So it was good to end our GSG tour of Johnson County at a place as sociologically interesting as Breakers. The 25,000-square-foot bar and restaurant used to be a Jungle Jim's Playland and, before that, a grocery store. When we walked in, we were stunned by its size as well as by the numerous pool tables dominating the place. Four-TV clusters hung from the ceiling so that we could keep an eye on the preseason Jets-Bucs game (yea! the return of football!), and a row of dartboards lined one wall. A lonely, forlorn Ping-Pong table huddled in one corner. As if to emphasize that pool is serious business at Breakers, "Grampa's Cue Repair" was in the back, presumably where the meat department used to be.

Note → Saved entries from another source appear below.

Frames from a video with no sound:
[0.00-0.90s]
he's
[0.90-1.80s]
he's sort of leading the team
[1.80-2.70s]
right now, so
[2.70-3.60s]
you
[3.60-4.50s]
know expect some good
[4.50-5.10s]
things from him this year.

"It's expansive and reeks of competition," was GSG participant Matt's assessment. "All shapes, sizes and nationalities are welcome," noted fellow competitor Amy. Actually, she was referring to the woman who was wearing an '80s cocktail dress with a low-waisted, black, sequined top and a very short, white, ruffly, taffeta skirt. The skirt was hiked up high over one hip, showing a good amount of garter-adorned thigh. Completing the outfit was a thin, black, sequined headband.

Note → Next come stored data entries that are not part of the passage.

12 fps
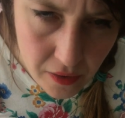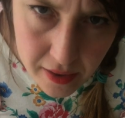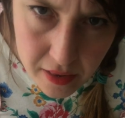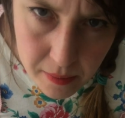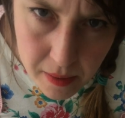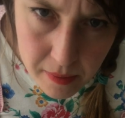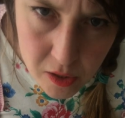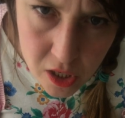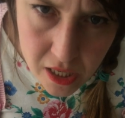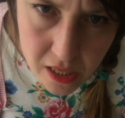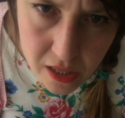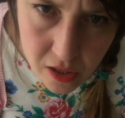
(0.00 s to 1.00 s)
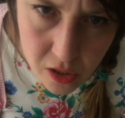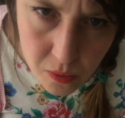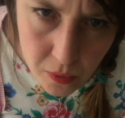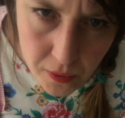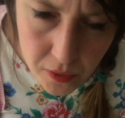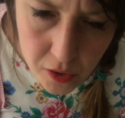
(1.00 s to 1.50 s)
find some images that you
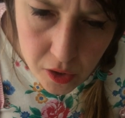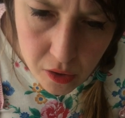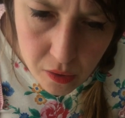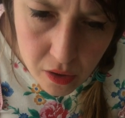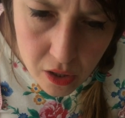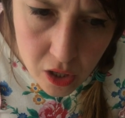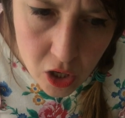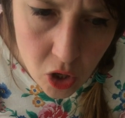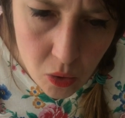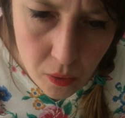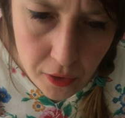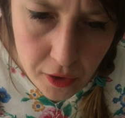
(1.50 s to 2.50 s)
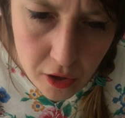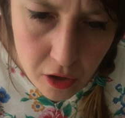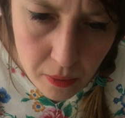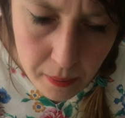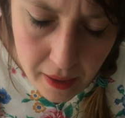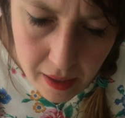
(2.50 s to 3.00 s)
want to
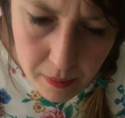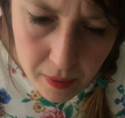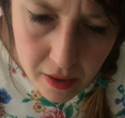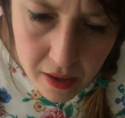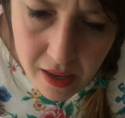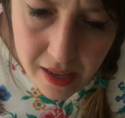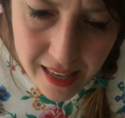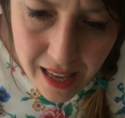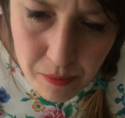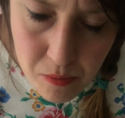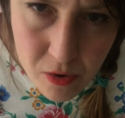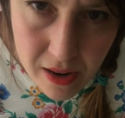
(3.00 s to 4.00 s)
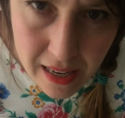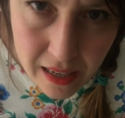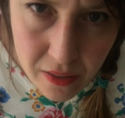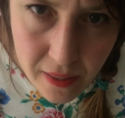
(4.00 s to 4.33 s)
copy. But yeah, brilliant.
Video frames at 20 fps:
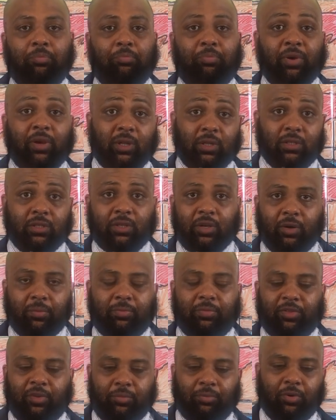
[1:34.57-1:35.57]
build
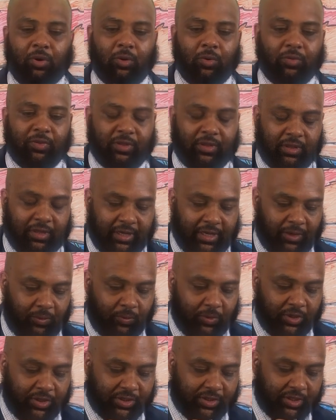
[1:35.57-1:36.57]
up the bone that
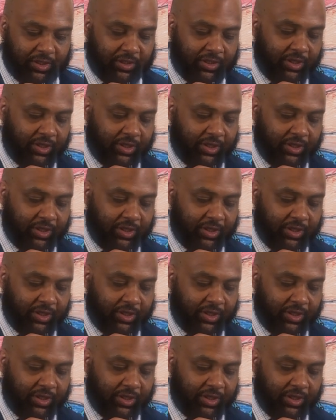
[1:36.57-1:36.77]
was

The crowd that Saturday night was somewhat sparse, even considering the size of the place, but quasi-regular David, 23, told us that it was sometimes so packed you couldn't get a table. He was out with the guys for a laid-back night. Naturally, they were shooting pool and drinking the special: $2 Heineken bottles. (Owner and manager Valerie Town later told us that drink specials change daily.) David and his tribe were also in favor of the 75-cent pool games. "You don't always feel like going out and picking up women," he explained. "This is a good place to hang out with the guys." So, it was a Boys Night Out, then? "Sure," he said. "But that sounds a little gay."

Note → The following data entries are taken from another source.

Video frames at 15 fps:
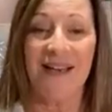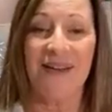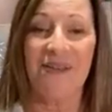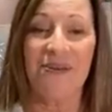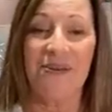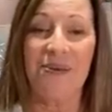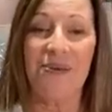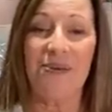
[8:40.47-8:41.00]

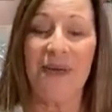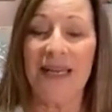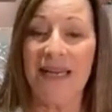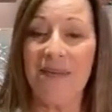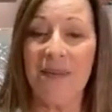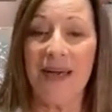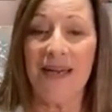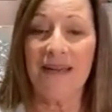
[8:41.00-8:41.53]
through
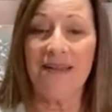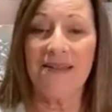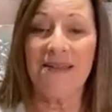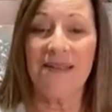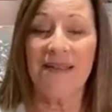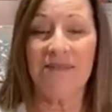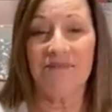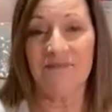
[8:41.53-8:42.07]
emails,
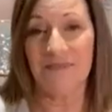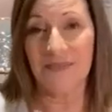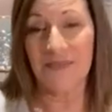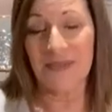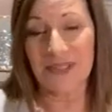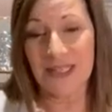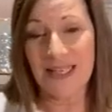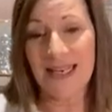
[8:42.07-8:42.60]

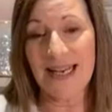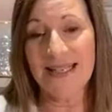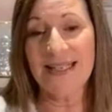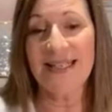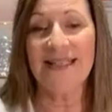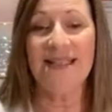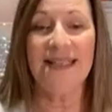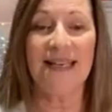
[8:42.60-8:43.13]
DNA
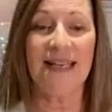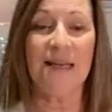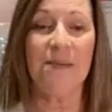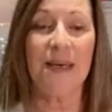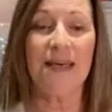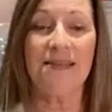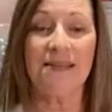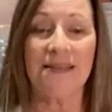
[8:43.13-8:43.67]
testing,
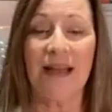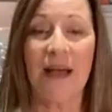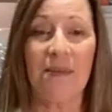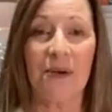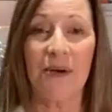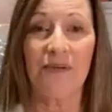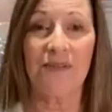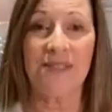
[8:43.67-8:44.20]
emails, Skype
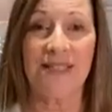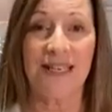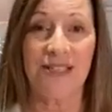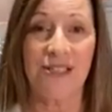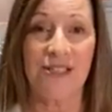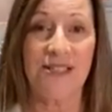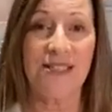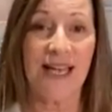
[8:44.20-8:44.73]

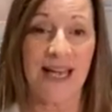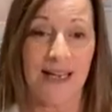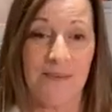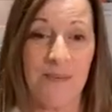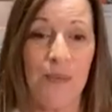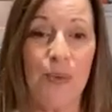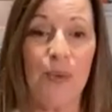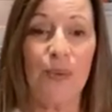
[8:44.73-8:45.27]
conversations, and
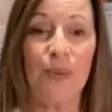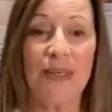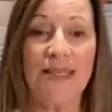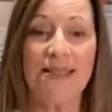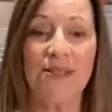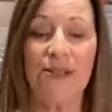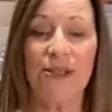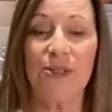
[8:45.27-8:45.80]
more
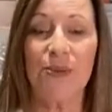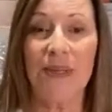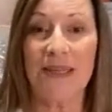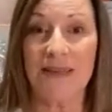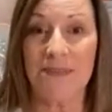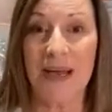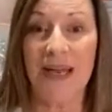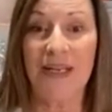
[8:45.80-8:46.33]
research with
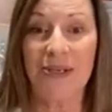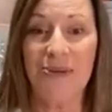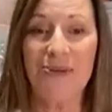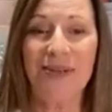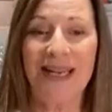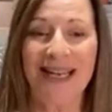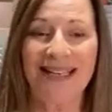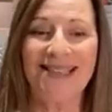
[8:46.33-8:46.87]
my new
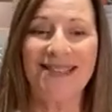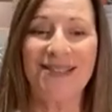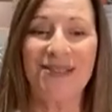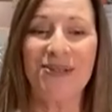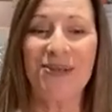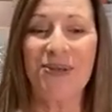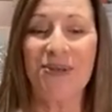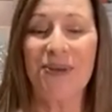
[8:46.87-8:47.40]
cousins
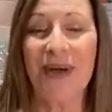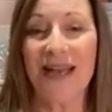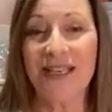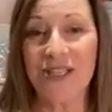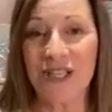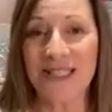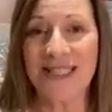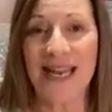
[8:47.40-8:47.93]
who
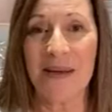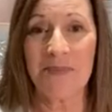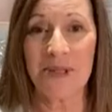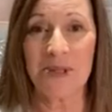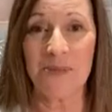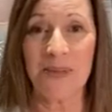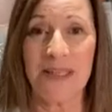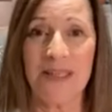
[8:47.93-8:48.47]
just happen
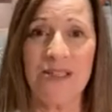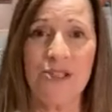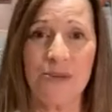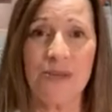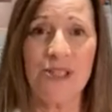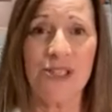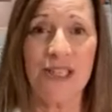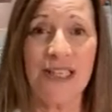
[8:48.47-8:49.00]
to be
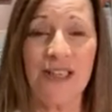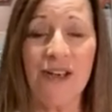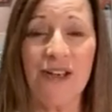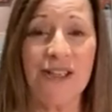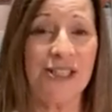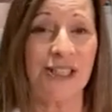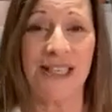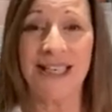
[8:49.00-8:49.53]
Jewish
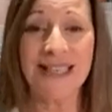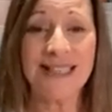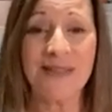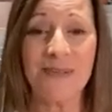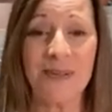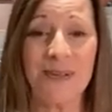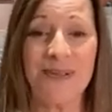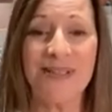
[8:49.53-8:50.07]
genealogy
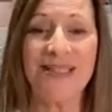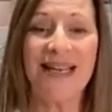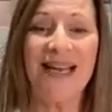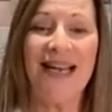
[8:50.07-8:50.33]
experts.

Of course, mullets were present, but what caught our attention was the guy who was wearing a T-shirt that said "Viva la Mullet." We had to ask him if he had worn that T-shirt specifically for the venue and for ironic value. His wife, Libby, 27, replied that he had been at work late and had asked her to bring him something comfortable, so that's what she grabbed. He added that the T-shirt itself had been bought at Hot Topic for ironic value.
During this exchange, two other women at the table -- one wearing a cowboy hat, tank top and Daisy Dukes, the other in overalls and a white tank top, her hair held back by one of those enormous white, plastic claw clips so popular in the mid-'90s but just trashy now -- were giving off the bitch vibe. (They'd also been snotty earlier in the night when a friend rested her beer on their table while playing darts.) Libby later apologized for them. "Excuse our friend. She's a snob," Libby said of Overalls Queen. "They're sisters -- it runs in the family." Which would explain their dubious tastes in fashion, too.
As the What Not to Wear sisters strutted out, we wandered back to our party, where we found that we were Not a Winner in the 2003 Goodswill Games. Alas. But we took comfort in the fact that the winter games were just several months away. We're already in training. And when we say "training," we really mean "drinking." That's a sport, right?